Assignment: For this exercise, repeat exactly the lines below starting at the line holding "[0:09.00-0:10.00]" and ending at the line holding "Transcript: you are", both included, with no extra lines and no pictures.

Given records:
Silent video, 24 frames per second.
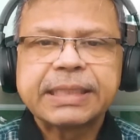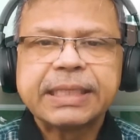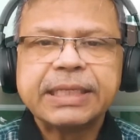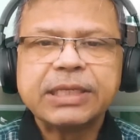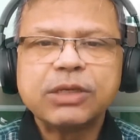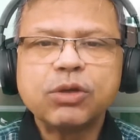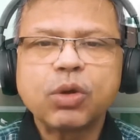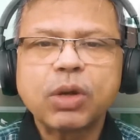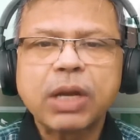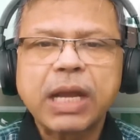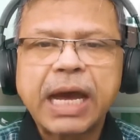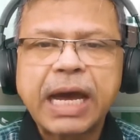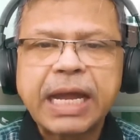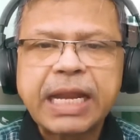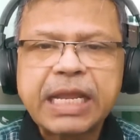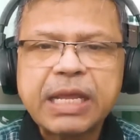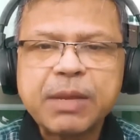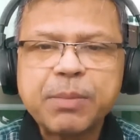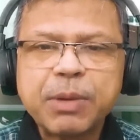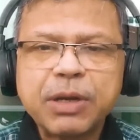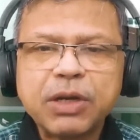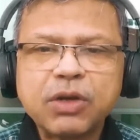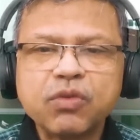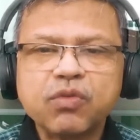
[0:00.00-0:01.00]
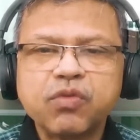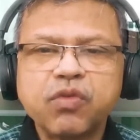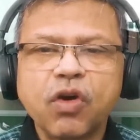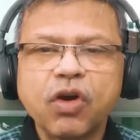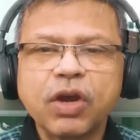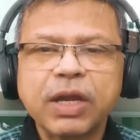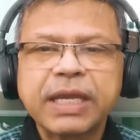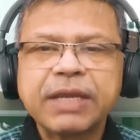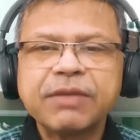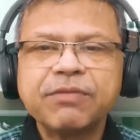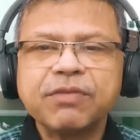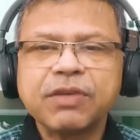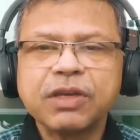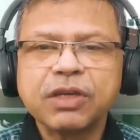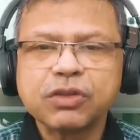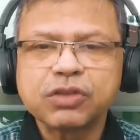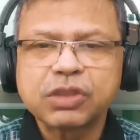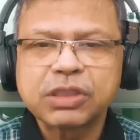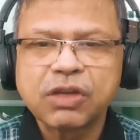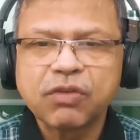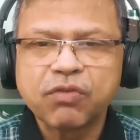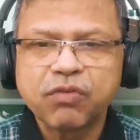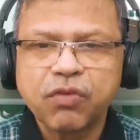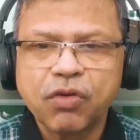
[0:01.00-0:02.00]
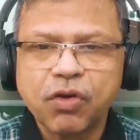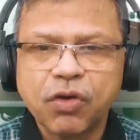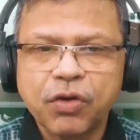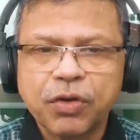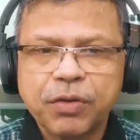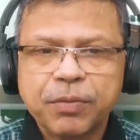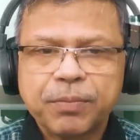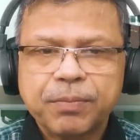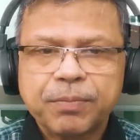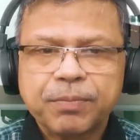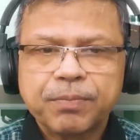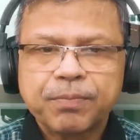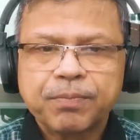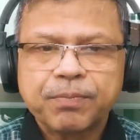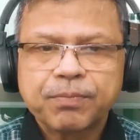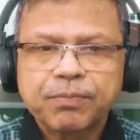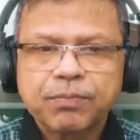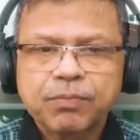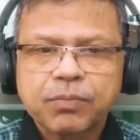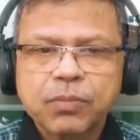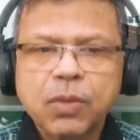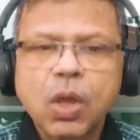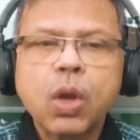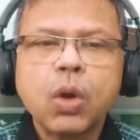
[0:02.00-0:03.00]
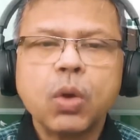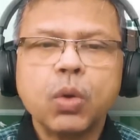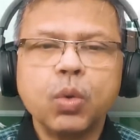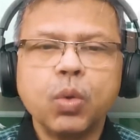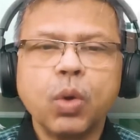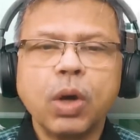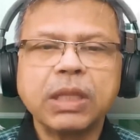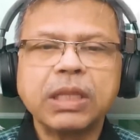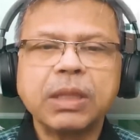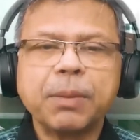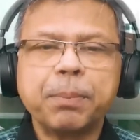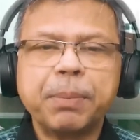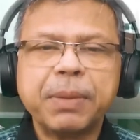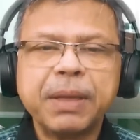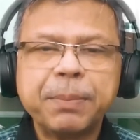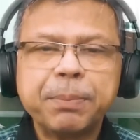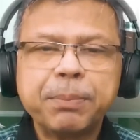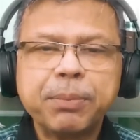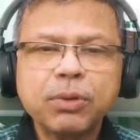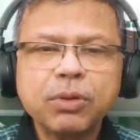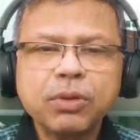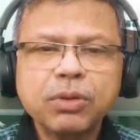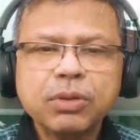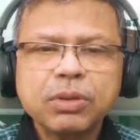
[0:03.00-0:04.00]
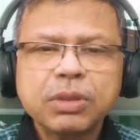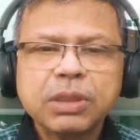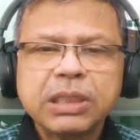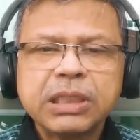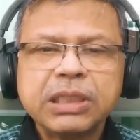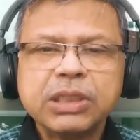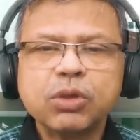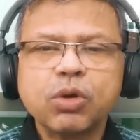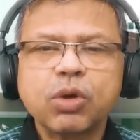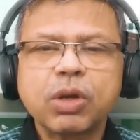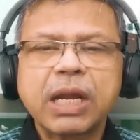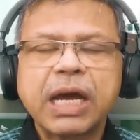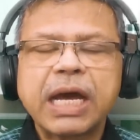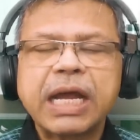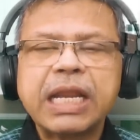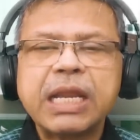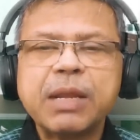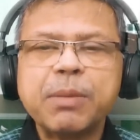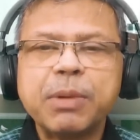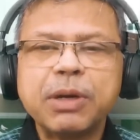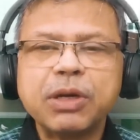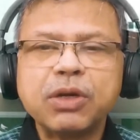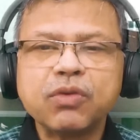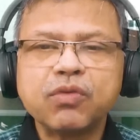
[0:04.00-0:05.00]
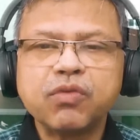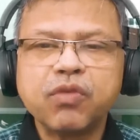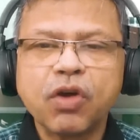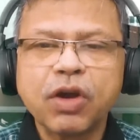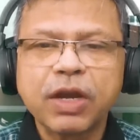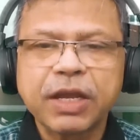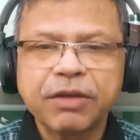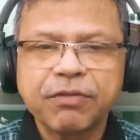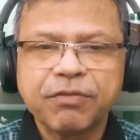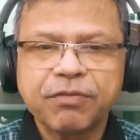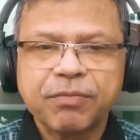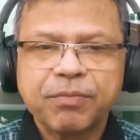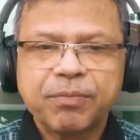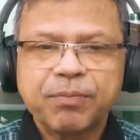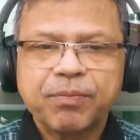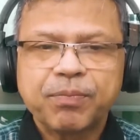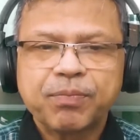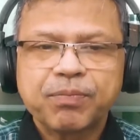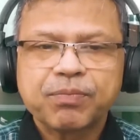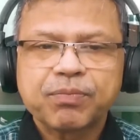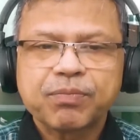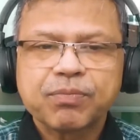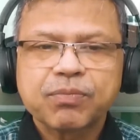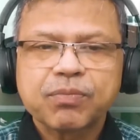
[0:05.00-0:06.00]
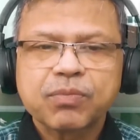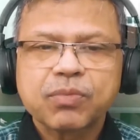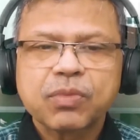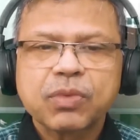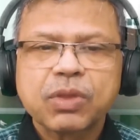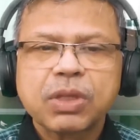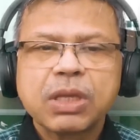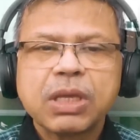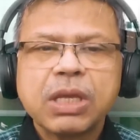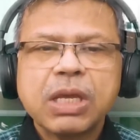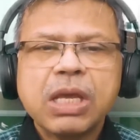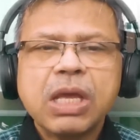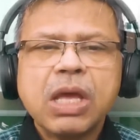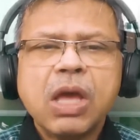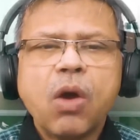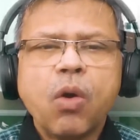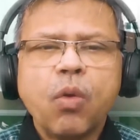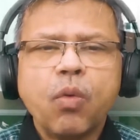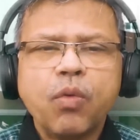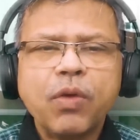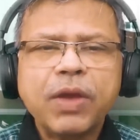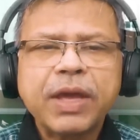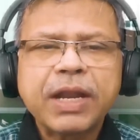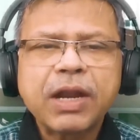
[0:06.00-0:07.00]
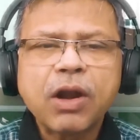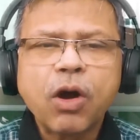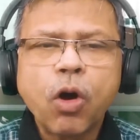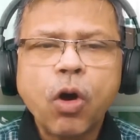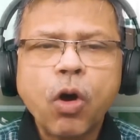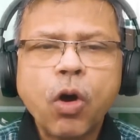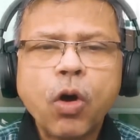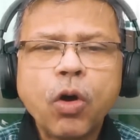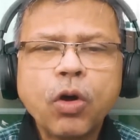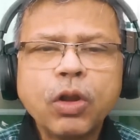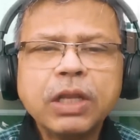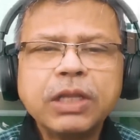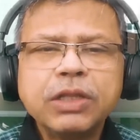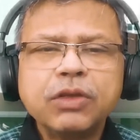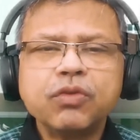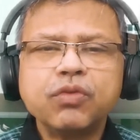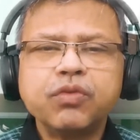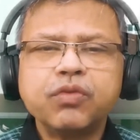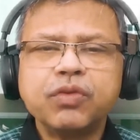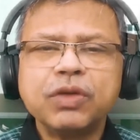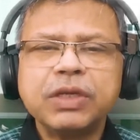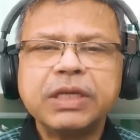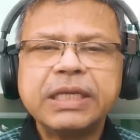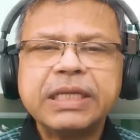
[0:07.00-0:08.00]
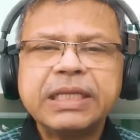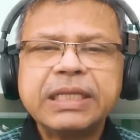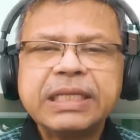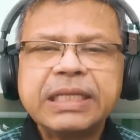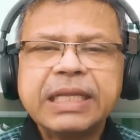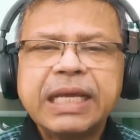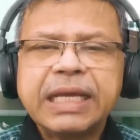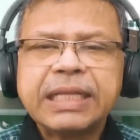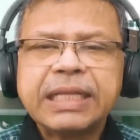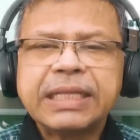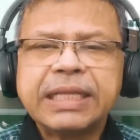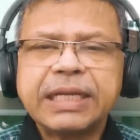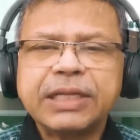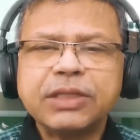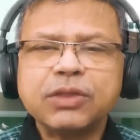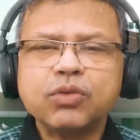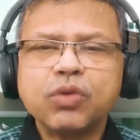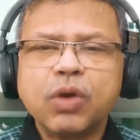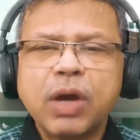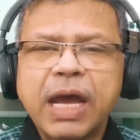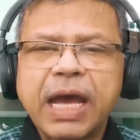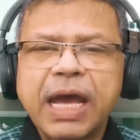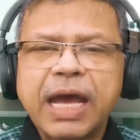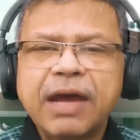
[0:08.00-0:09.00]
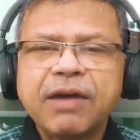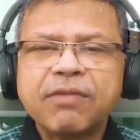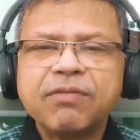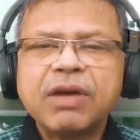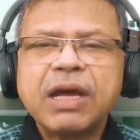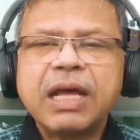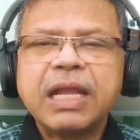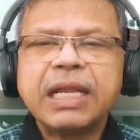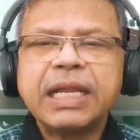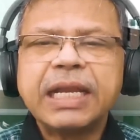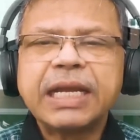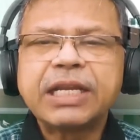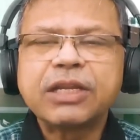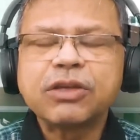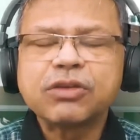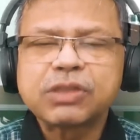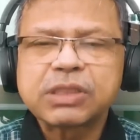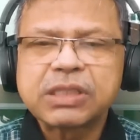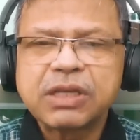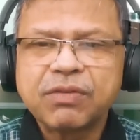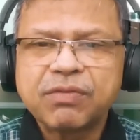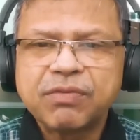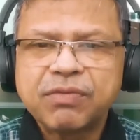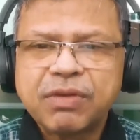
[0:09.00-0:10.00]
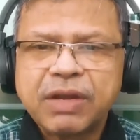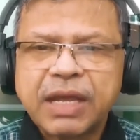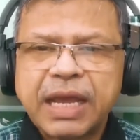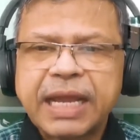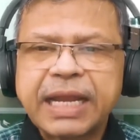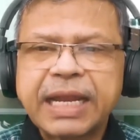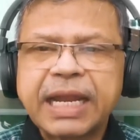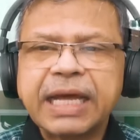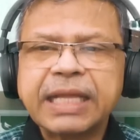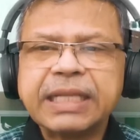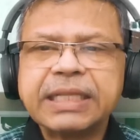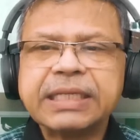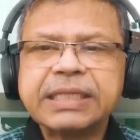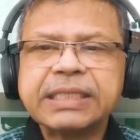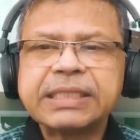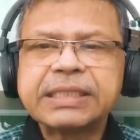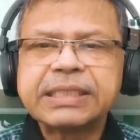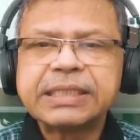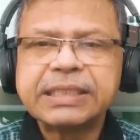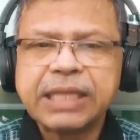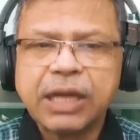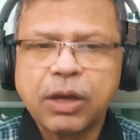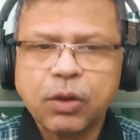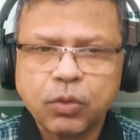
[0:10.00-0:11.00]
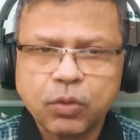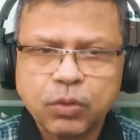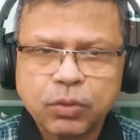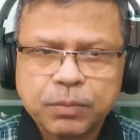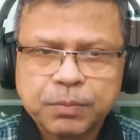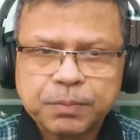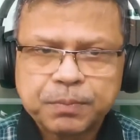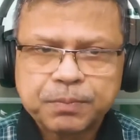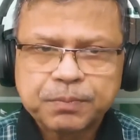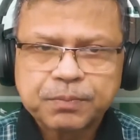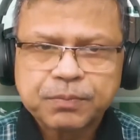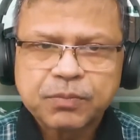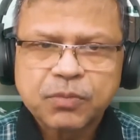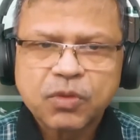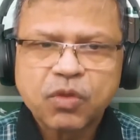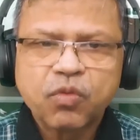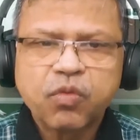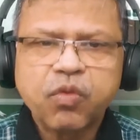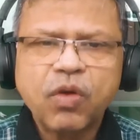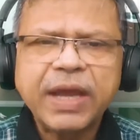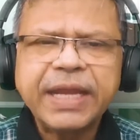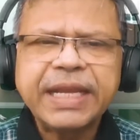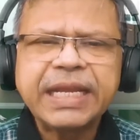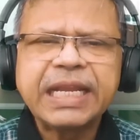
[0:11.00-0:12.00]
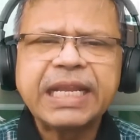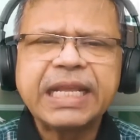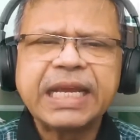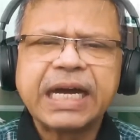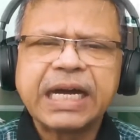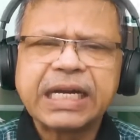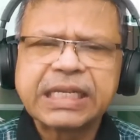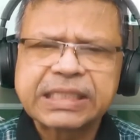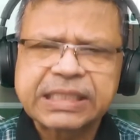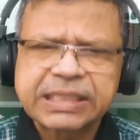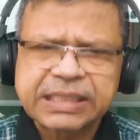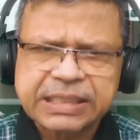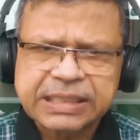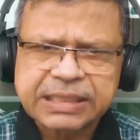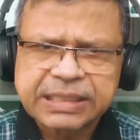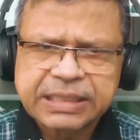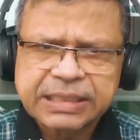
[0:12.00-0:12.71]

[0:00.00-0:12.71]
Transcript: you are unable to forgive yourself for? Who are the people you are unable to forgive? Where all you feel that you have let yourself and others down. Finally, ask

---

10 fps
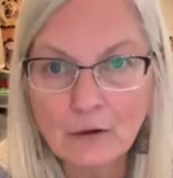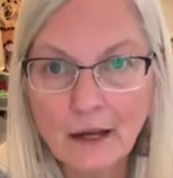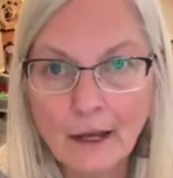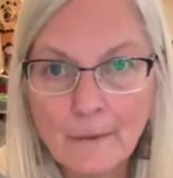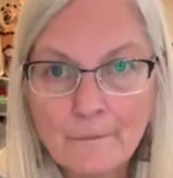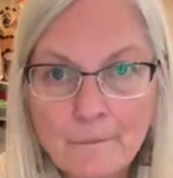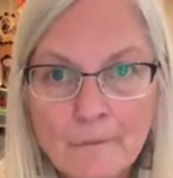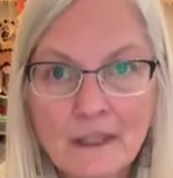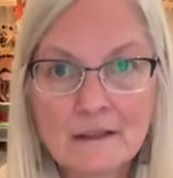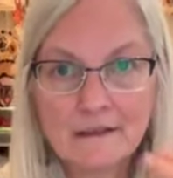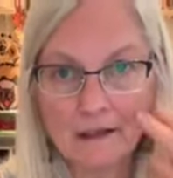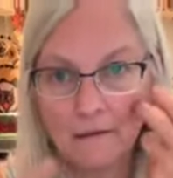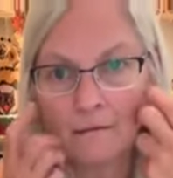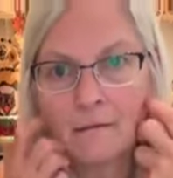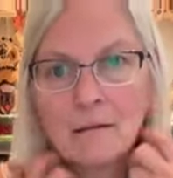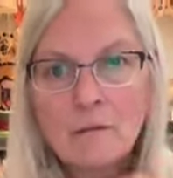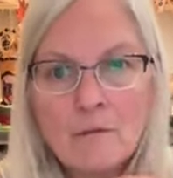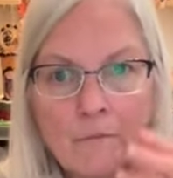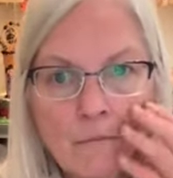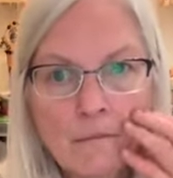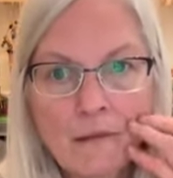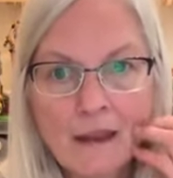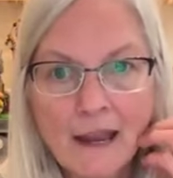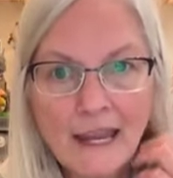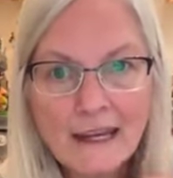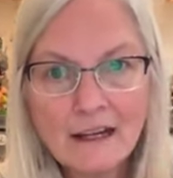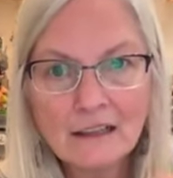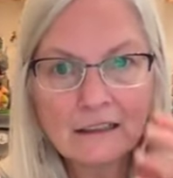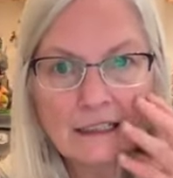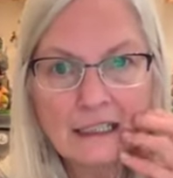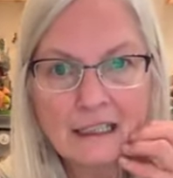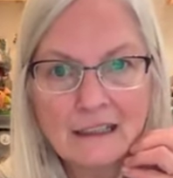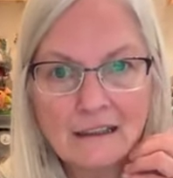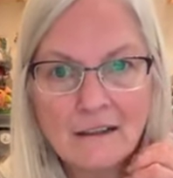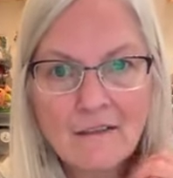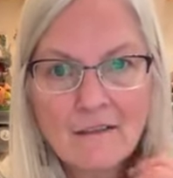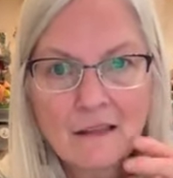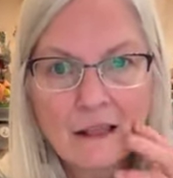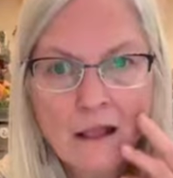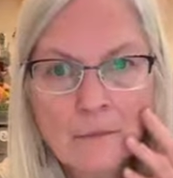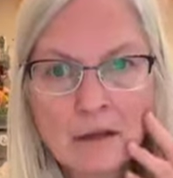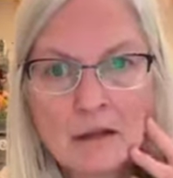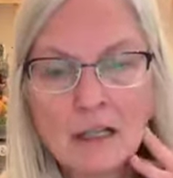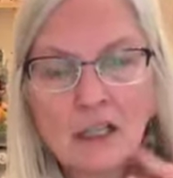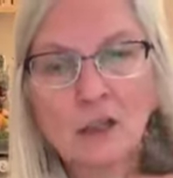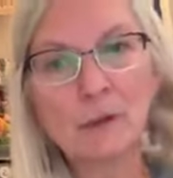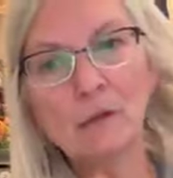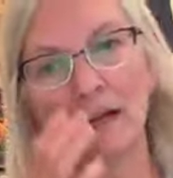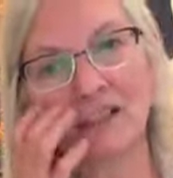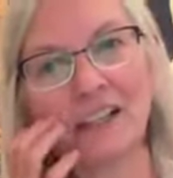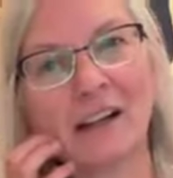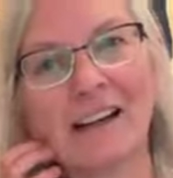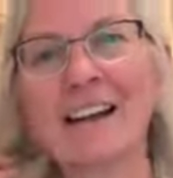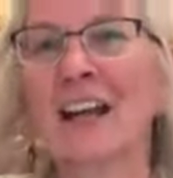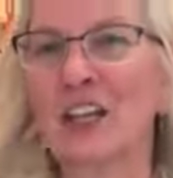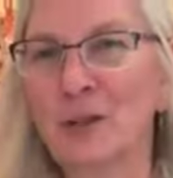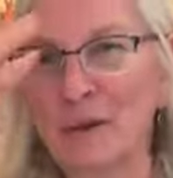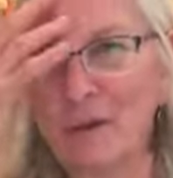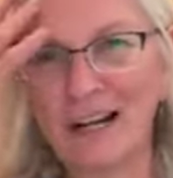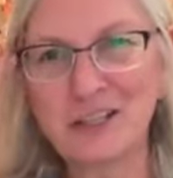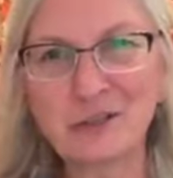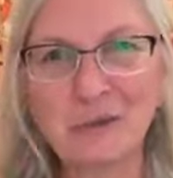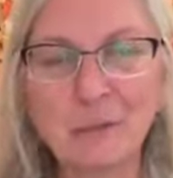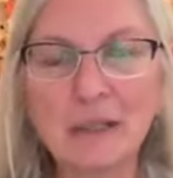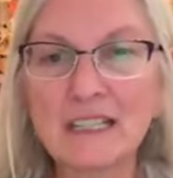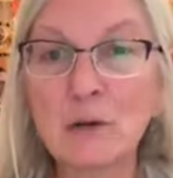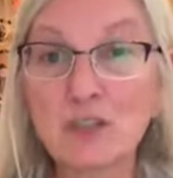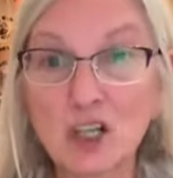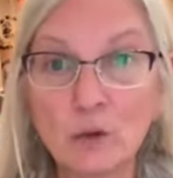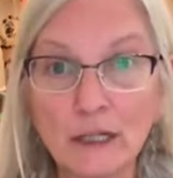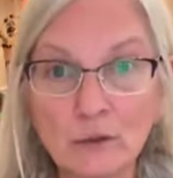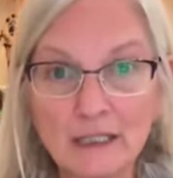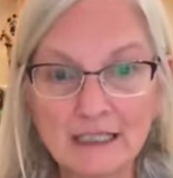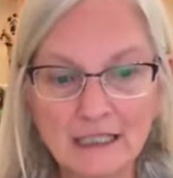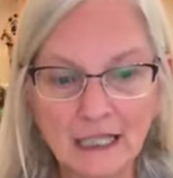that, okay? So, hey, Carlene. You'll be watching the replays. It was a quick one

Solution for this exercise:
[0:09.00-0:10.00]
[0:10.00-0:11.00]
[0:11.00-0:12.00]
[0:12.00-0:12.71]

[0:00.00-0:12.71]
Transcript: you are unable to forgive yourself for? Who are the people you are unable to forgive? Where all you feel that you have let yourself and others down. Finally, ask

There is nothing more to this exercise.